** Try it **
Write the records out again exactly, but without pictures.

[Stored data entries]

◆ ◆ ◆ ◆ ◆

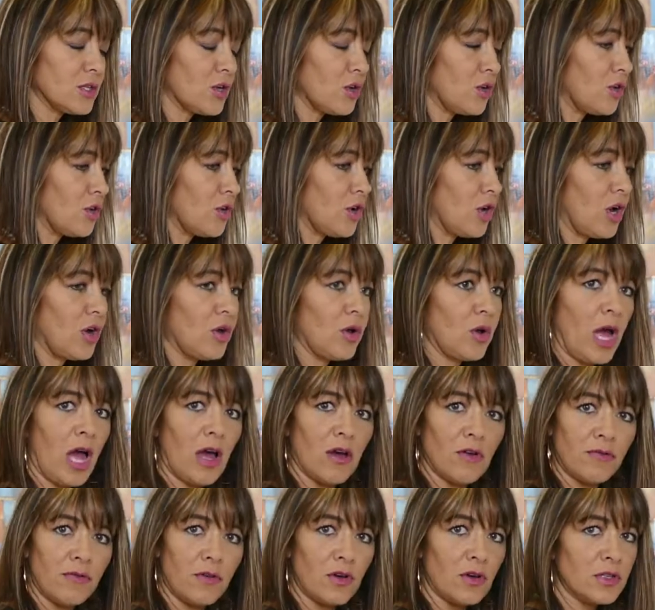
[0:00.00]
going to go,
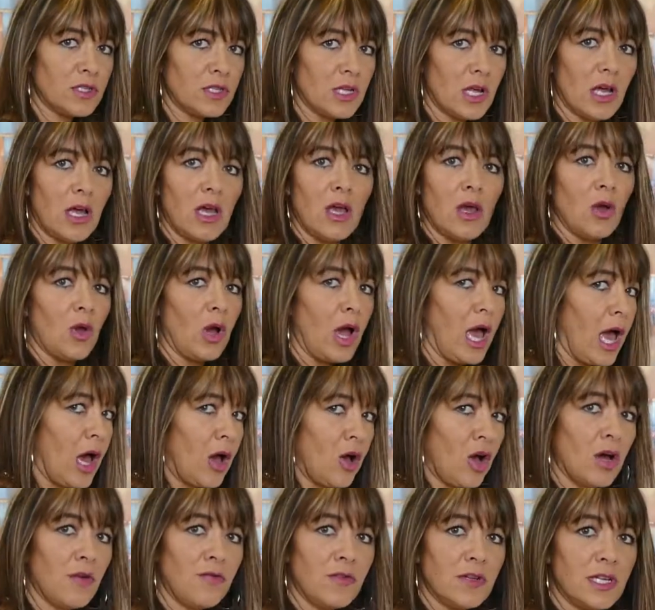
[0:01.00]
how fast, how
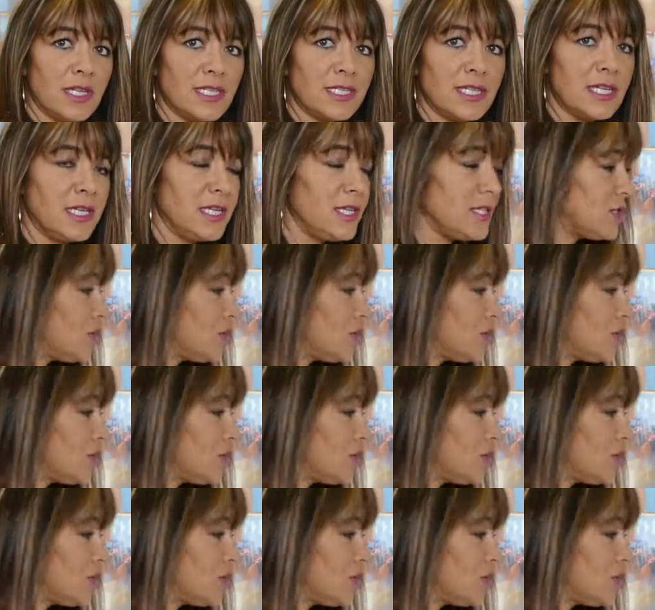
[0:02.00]
often does it need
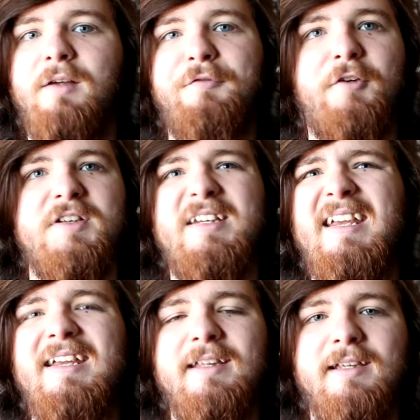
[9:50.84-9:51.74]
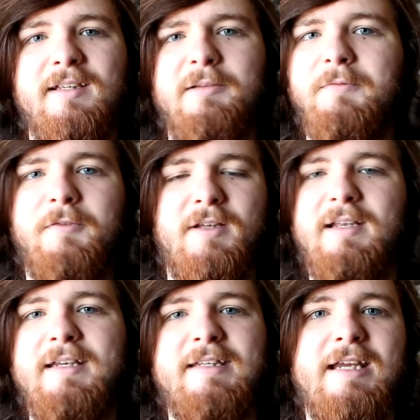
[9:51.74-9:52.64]
Frontier for
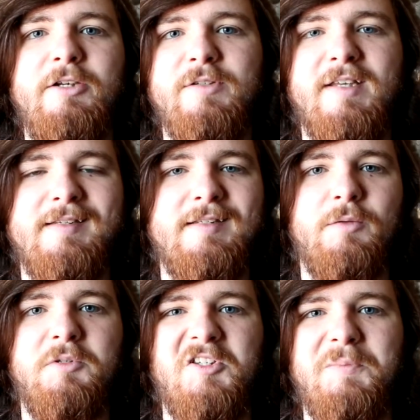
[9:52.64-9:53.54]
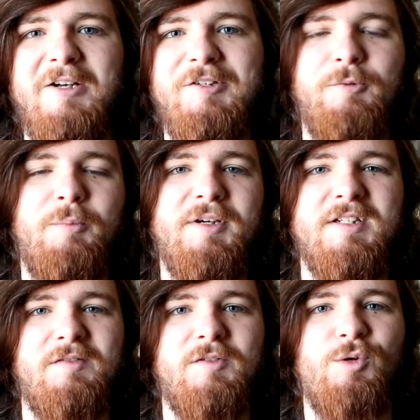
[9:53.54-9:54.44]
Elite Dangerous has its own special one
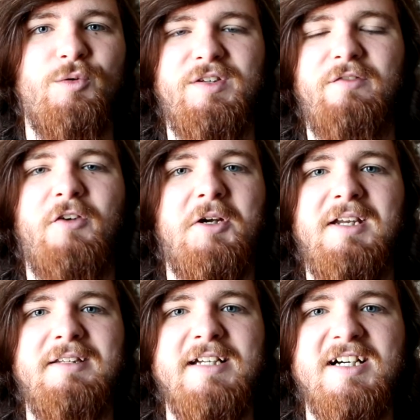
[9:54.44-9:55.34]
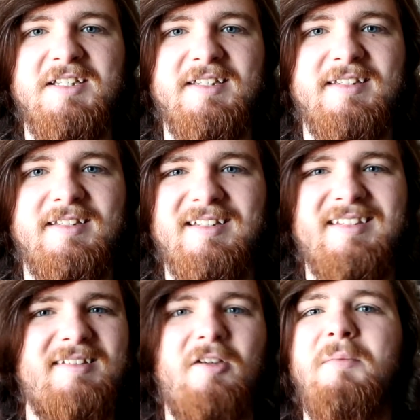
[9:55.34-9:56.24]
because of course it fucking does. There's
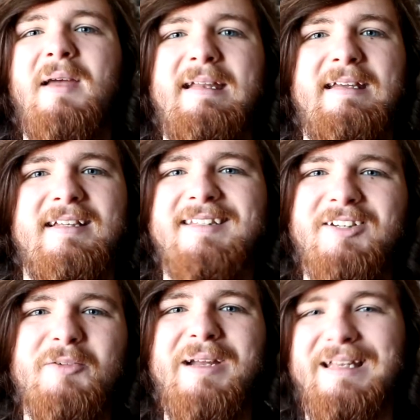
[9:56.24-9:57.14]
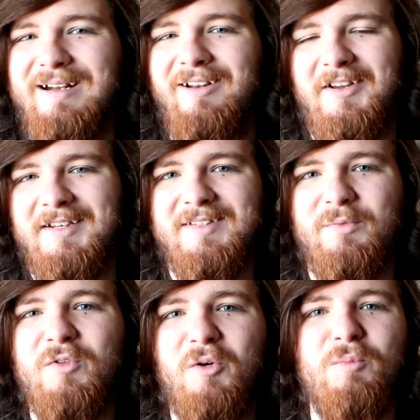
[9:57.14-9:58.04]
so many. There's too many clients.
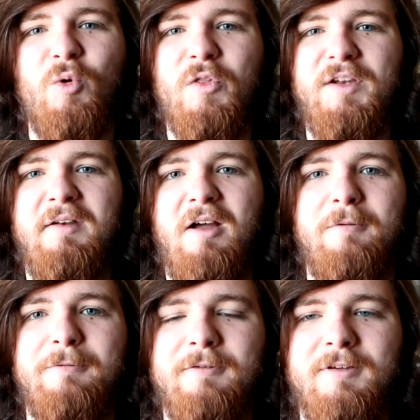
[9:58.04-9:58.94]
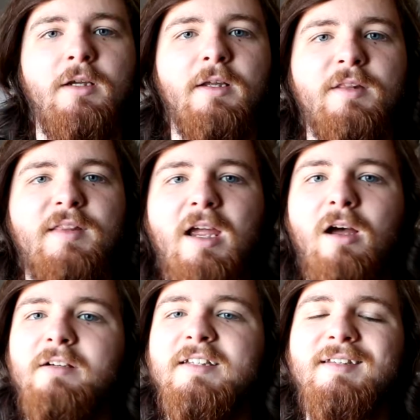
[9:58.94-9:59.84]
We've got more than enough. They
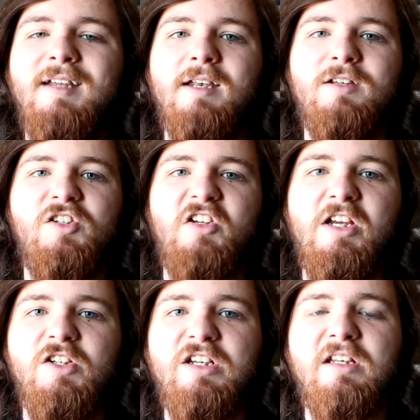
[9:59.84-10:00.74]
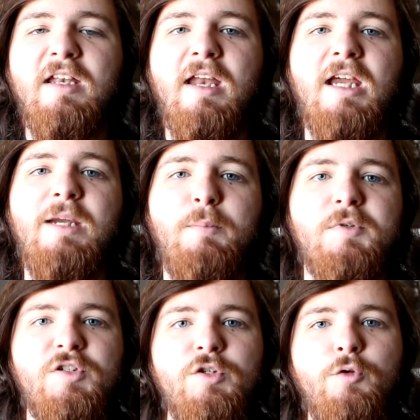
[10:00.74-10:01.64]
are instead changing the name
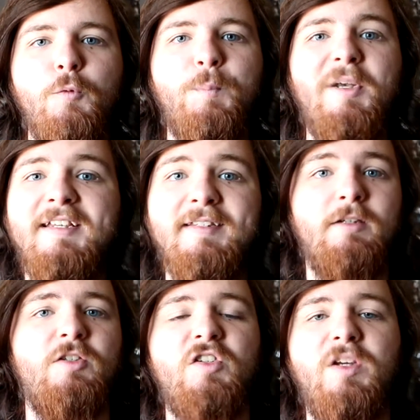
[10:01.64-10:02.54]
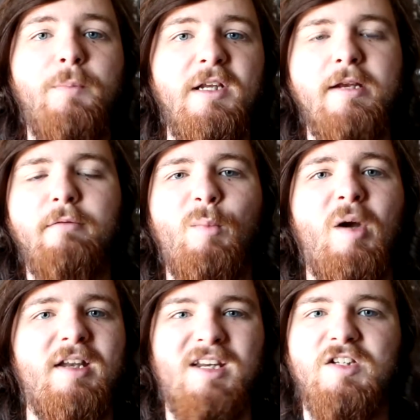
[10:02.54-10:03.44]
to Blizzard, just completely
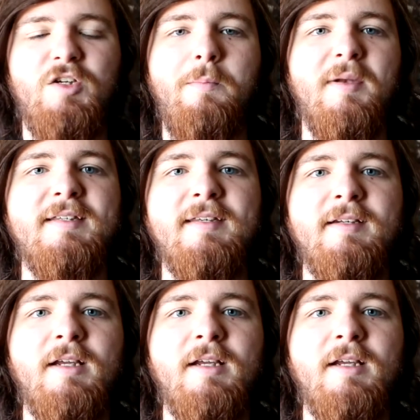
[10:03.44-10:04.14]
rebranding it to Blizzard.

◆ ◆ ◆ ◆ ◆

** Result **
[0:00.00]
going to go,
[0:01.00]
how fast, how
[0:02.00]
often does it need
[9:50.84-9:51.74]
[9:51.74-9:52.64]
Frontier for
[9:52.64-9:53.54]
[9:53.54-9:54.44]
Elite Dangerous has its own special one
[9:54.44-9:55.34]
[9:55.34-9:56.24]
because of course it fucking does. There's
[9:56.24-9:57.14]
[9:57.14-9:58.04]
so many. There's too many clients.
[9:58.04-9:58.94]
[9:58.94-9:59.84]
We've got more than enough. They
[9:59.84-10:00.74]
[10:00.74-10:01.64]
are instead changing the name
[10:01.64-10:02.54]
[10:02.54-10:03.44]
to Blizzard, just completely
[10:03.44-10:04.14]
rebranding it to Blizzard.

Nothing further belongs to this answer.